(Saved data entries)
--------
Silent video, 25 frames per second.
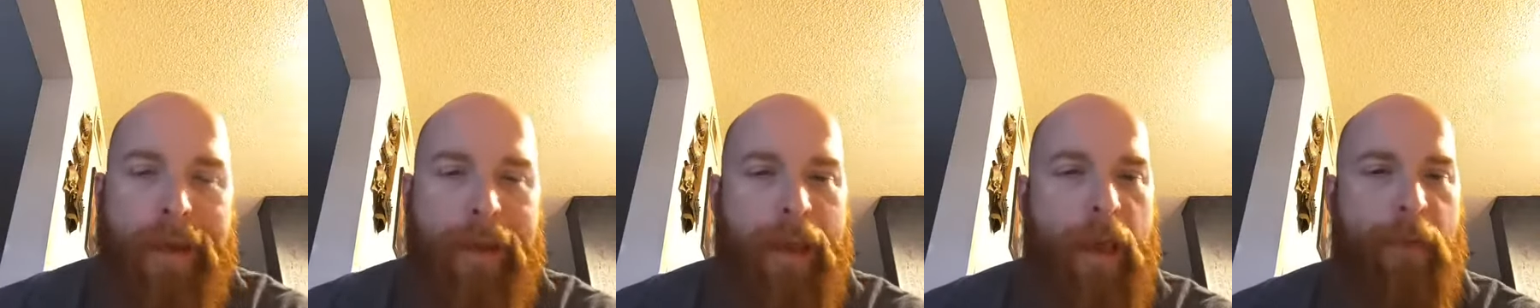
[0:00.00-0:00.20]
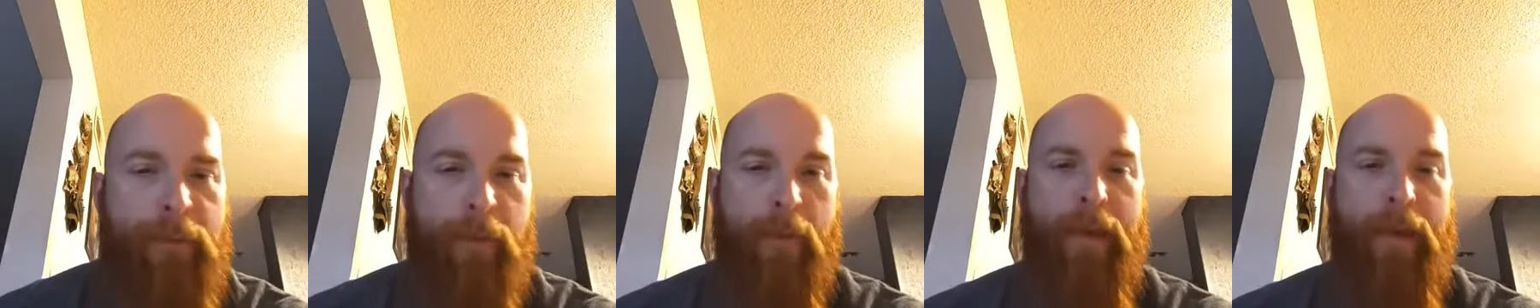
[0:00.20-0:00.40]
I
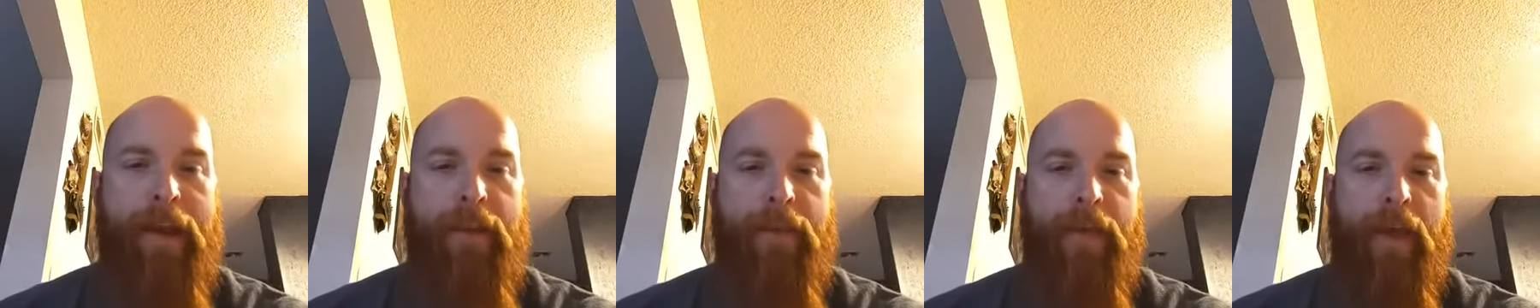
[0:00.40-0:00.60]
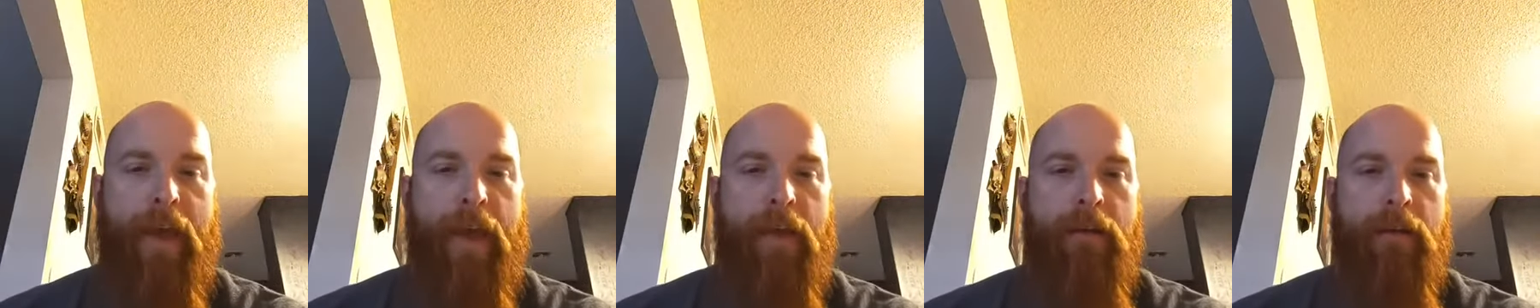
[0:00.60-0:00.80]
can't be mad
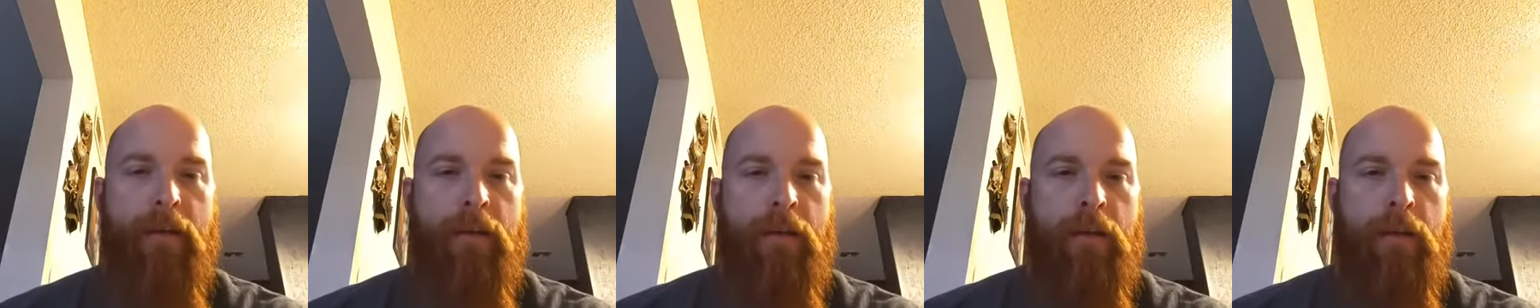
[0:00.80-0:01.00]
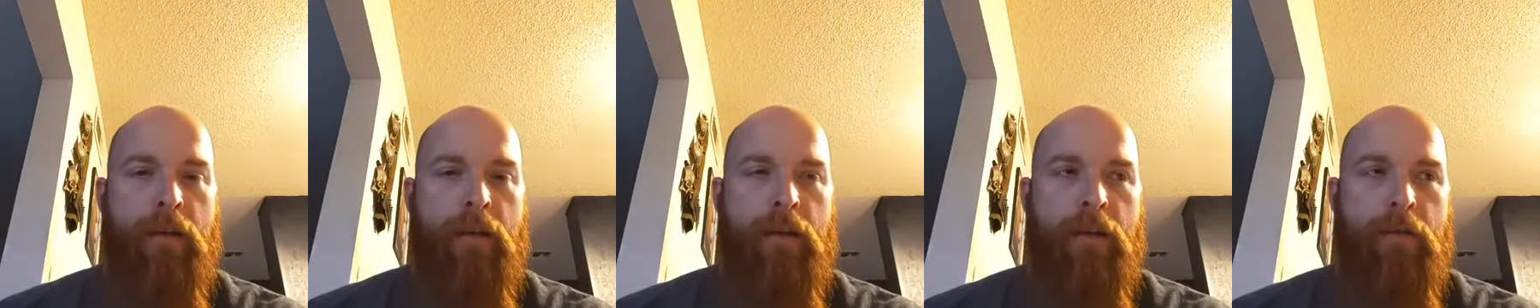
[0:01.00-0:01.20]
at that.
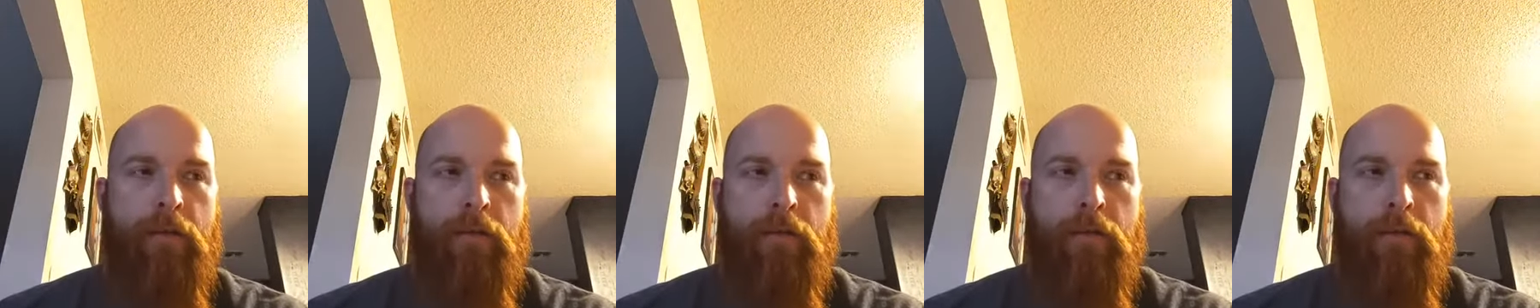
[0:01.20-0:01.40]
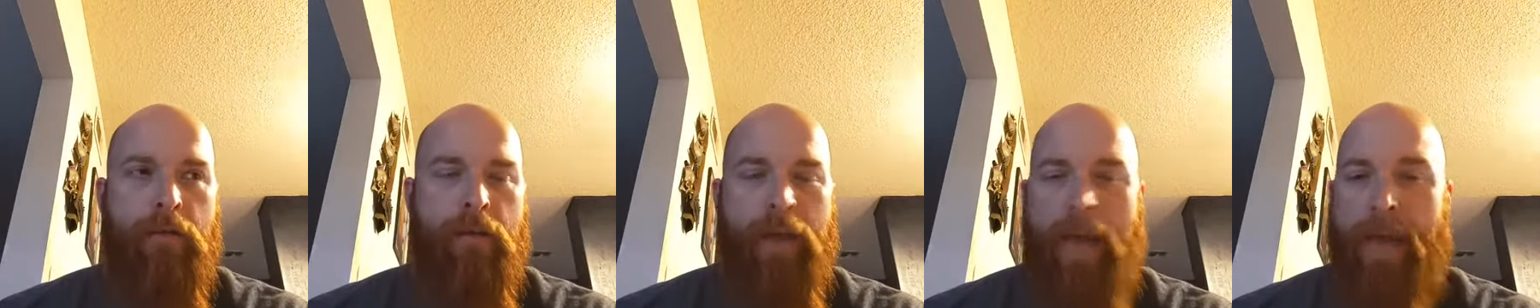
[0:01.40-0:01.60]

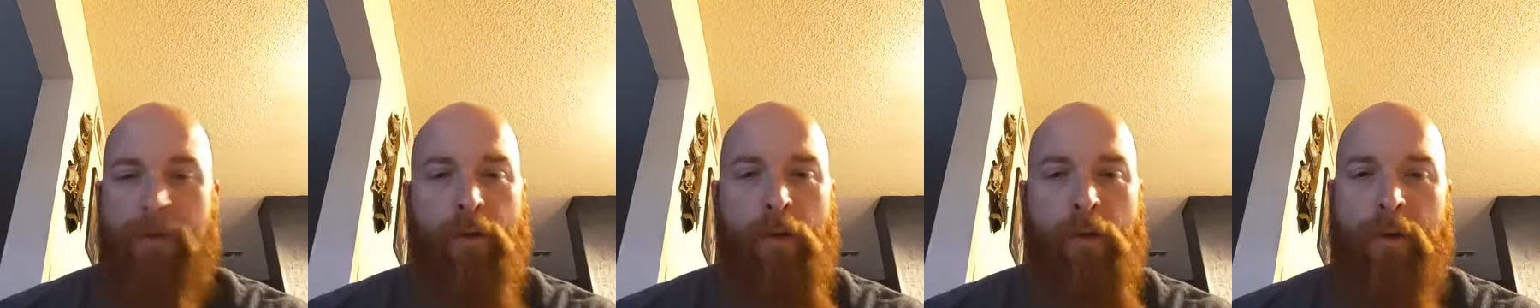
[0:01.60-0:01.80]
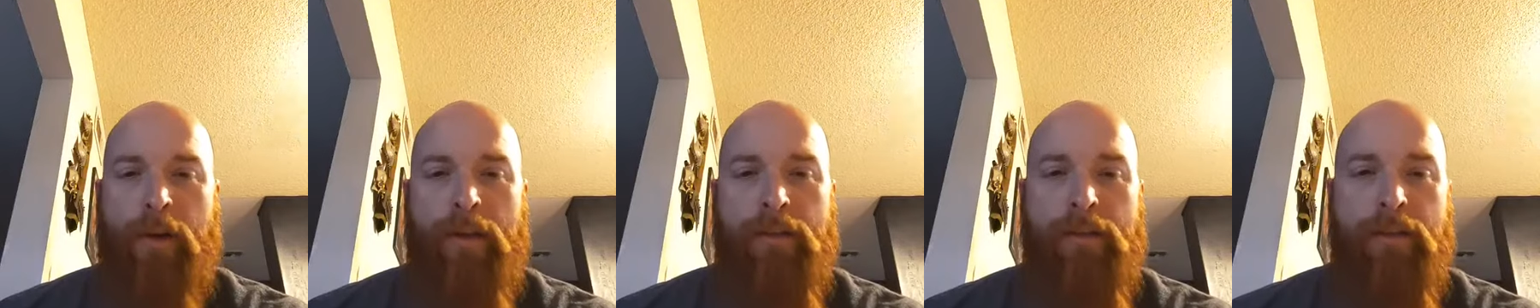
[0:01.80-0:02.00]

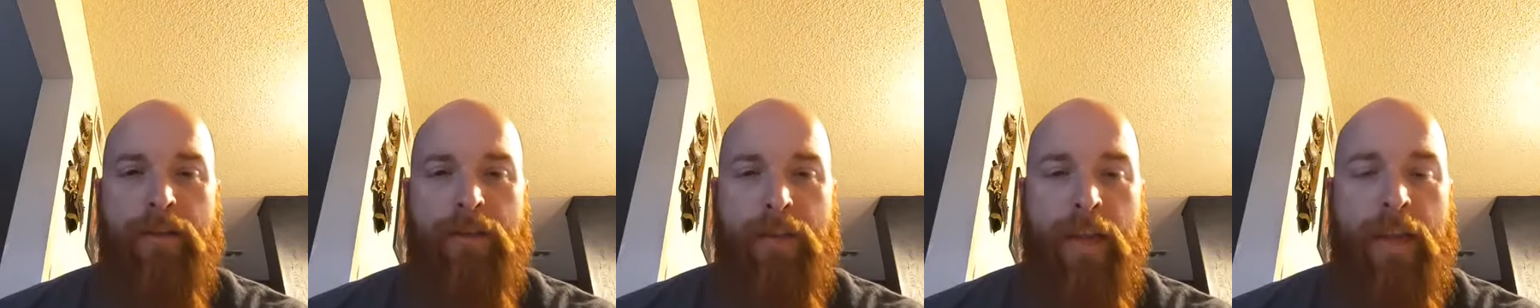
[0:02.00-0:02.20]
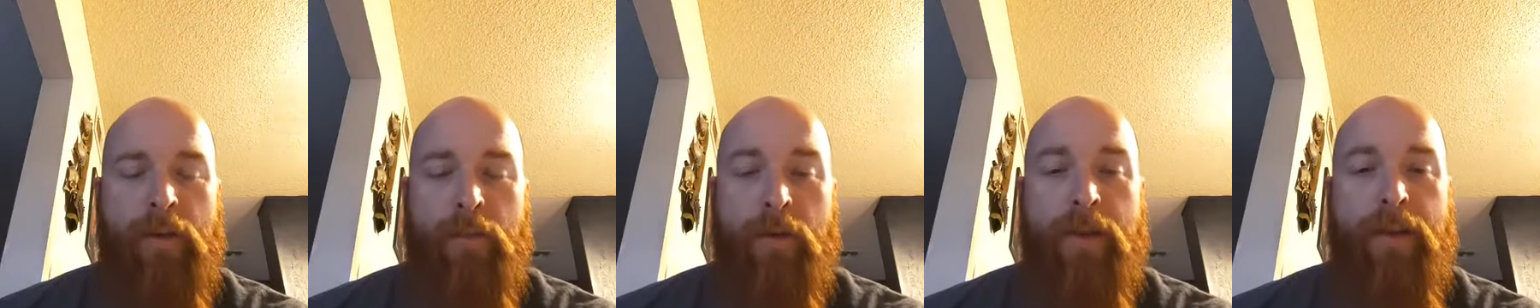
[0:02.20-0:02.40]
Everyone else has
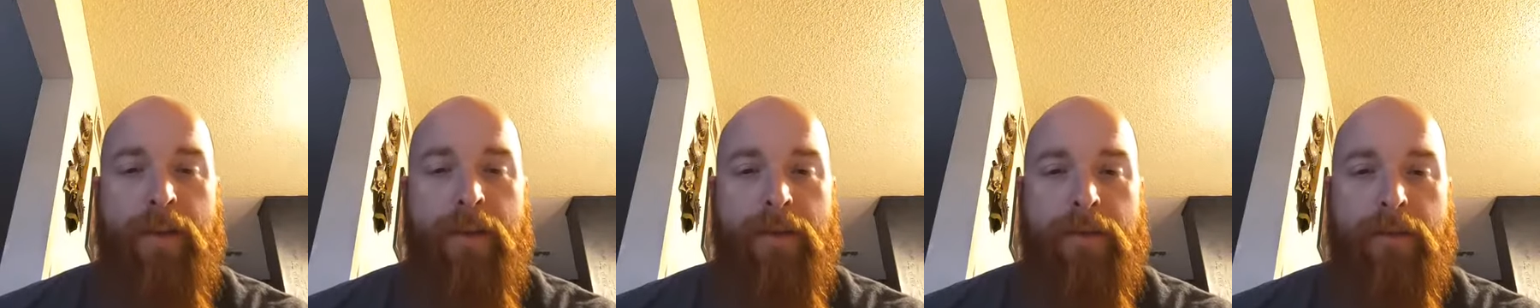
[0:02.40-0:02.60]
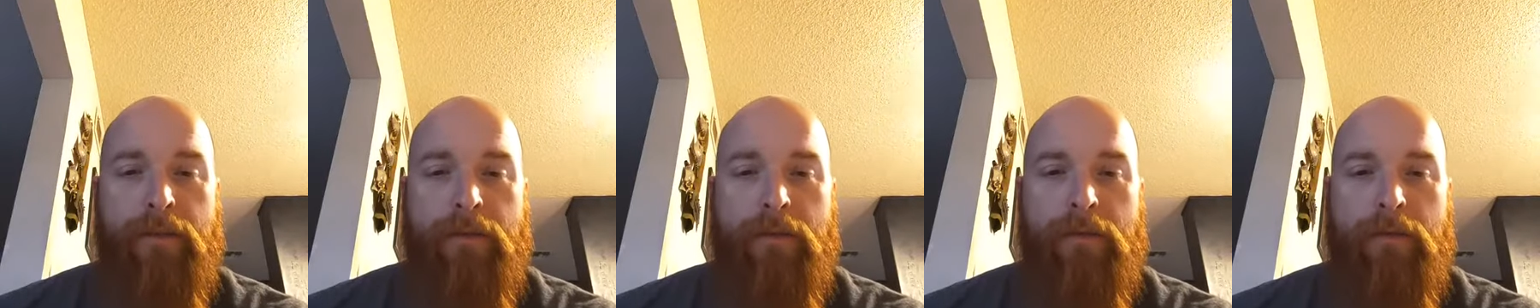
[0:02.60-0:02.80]
stayed with
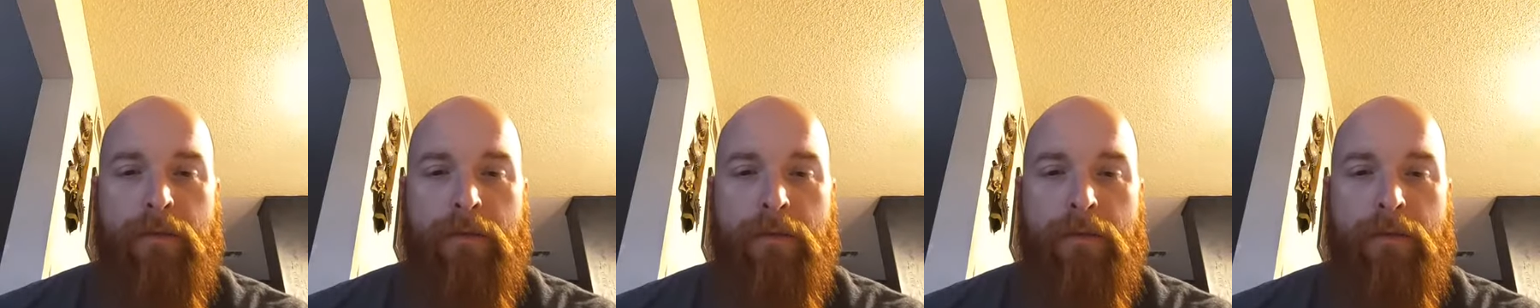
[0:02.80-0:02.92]
us.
--------
EXERCISE: Print every record above exactly as written, leaving out the pictures.

OUTPUT FOR THIS TASK:
Silent video, 25 frames per second.
[0:00.00-0:00.20]
[0:00.20-0:00.40]
I
[0:00.40-0:00.60]
[0:00.60-0:00.80]
can't be mad
[0:00.80-0:01.00]
[0:01.00-0:01.20]
at that.
[0:01.20-0:01.40]
[0:01.40-0:01.60]

[0:01.60-0:01.80]
[0:01.80-0:02.00]

[0:02.00-0:02.20]
[0:02.20-0:02.40]
Everyone else has
[0:02.40-0:02.60]
[0:02.60-0:02.80]
stayed with
[0:02.80-0:02.92]
us.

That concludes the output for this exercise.